Collected data entries:
————————

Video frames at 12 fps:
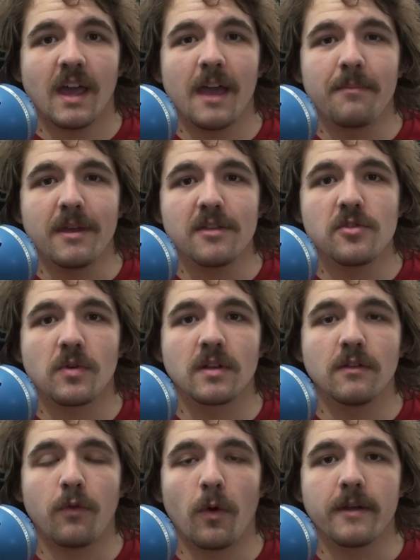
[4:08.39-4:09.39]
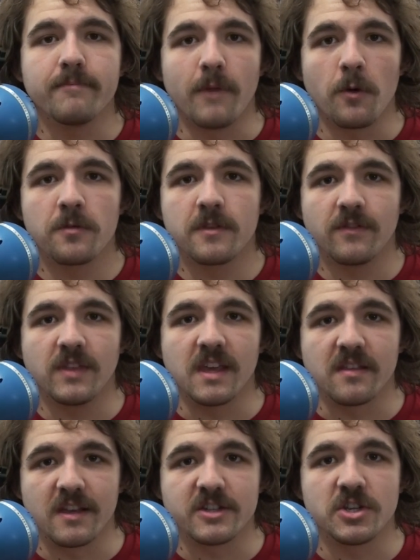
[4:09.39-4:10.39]
it means you can avoid most of
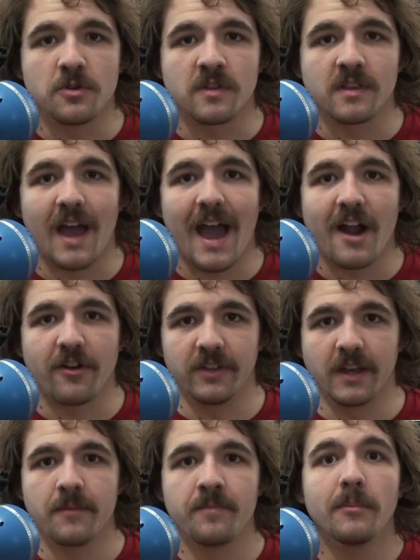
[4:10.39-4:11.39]
these issues entirely.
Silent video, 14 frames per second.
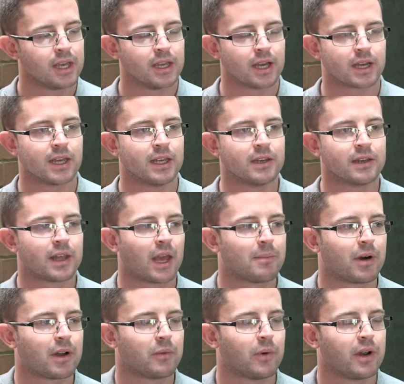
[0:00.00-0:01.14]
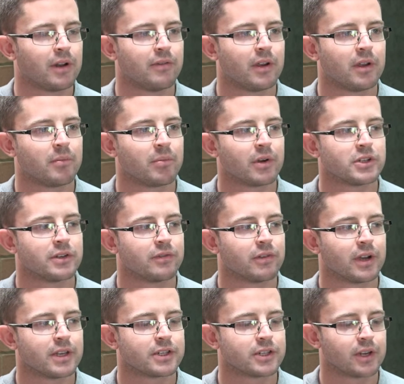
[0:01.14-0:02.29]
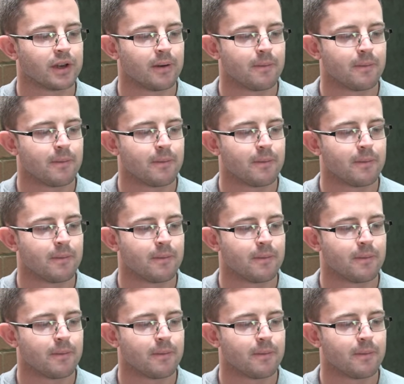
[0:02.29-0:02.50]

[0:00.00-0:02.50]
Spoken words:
Yakin came out and won a very impressive race.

————————

*INSTRUCTIONS TO FOLLOW*.
If an entry holds an image, omit that image and print the remainder exactly as it stands.

*WRITTEN RESPONSE*.
Video frames at 12 fps:
[4:08.39-4:09.39]
[4:09.39-4:10.39]
it means you can avoid most of
[4:10.39-4:11.39]
these issues entirely.
Silent video, 14 frames per second.
[0:00.00-0:01.14]
[0:01.14-0:02.29]
[0:02.29-0:02.50]

[0:00.00-0:02.50]
Spoken words:
Yakin came out and won a very impressive race.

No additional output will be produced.